For some time now, I've been recommending these three essential reforms:
First, members of medical school faculties who conduct clinical trials should not accept any payments from drug companies except research support, and that support should have no strings attached.
Second, doctors should not accept gifts from drug companies, even small ones, and they should pay for their own meetings and continuing education. Other professions pay their own way, and there is no reason for the medical profession to be different in this regard.
Finally, academic medical centers that patent discoveries should put them in the public domain or license them inexpensively and non-exclusively, as Stanford does with its patent on recombinant DNA technology based on the work of Stanley Cohen and Herbert Boyer. Bayh-Dole is now more a matter of seeking windfalls than of transferring technology.
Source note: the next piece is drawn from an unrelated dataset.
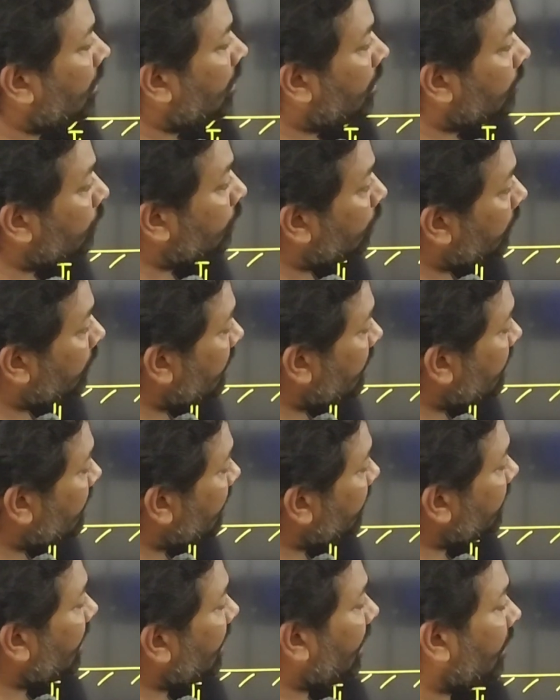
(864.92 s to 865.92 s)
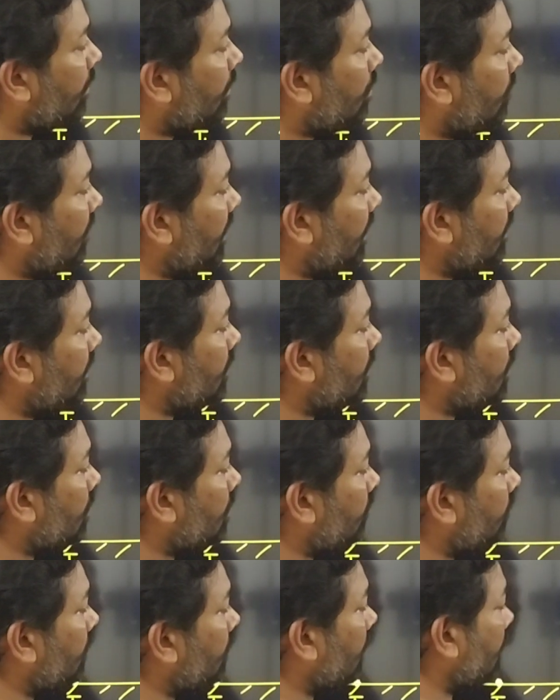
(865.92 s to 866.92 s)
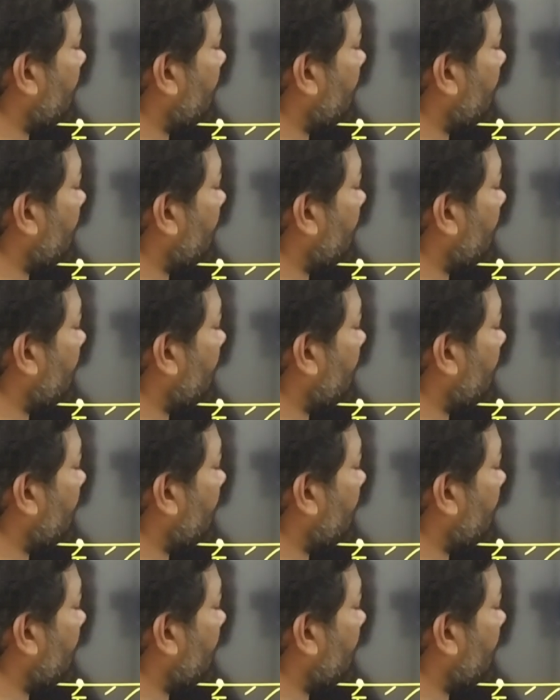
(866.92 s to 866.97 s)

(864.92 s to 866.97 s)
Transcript: Notice that the angle of elevation of the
Some have argued that it actually impedes technology transfer by enabling the licensing of early discoveries, which encumbers downstream research. Though the legislation stipulates that drugs licensed from academic institutions be made "available on reasonable terms" to the public, that provision has been ignored by both industry and academia. I believe medical research was every bit as productive before Bayh-Dole as it is now, despite the lack of patents. I'm reminded of Jonas Salk's response when asked whether he had patented the polio vaccine. He seemed amazed at the very notion. The vaccine, he explained, belonged to everybody. "Could you patent the sun?" he asked.
And to those academic researchers who think the current path is just fine, I have this to say: no, it is not necessary to accept personal payments from drug companies to collaborate on research. There was plenty of innovative research before 1980--at least as much as there is now--when academic researchers began to expect rewards from industry. And no, you are not entitled to anything you want just because you're very smart. Conflicts of interest in academic medicine have serious consequences, and it is time to stop making excuses for them.
Dr. Cerra, how long are you going to ignore common sense?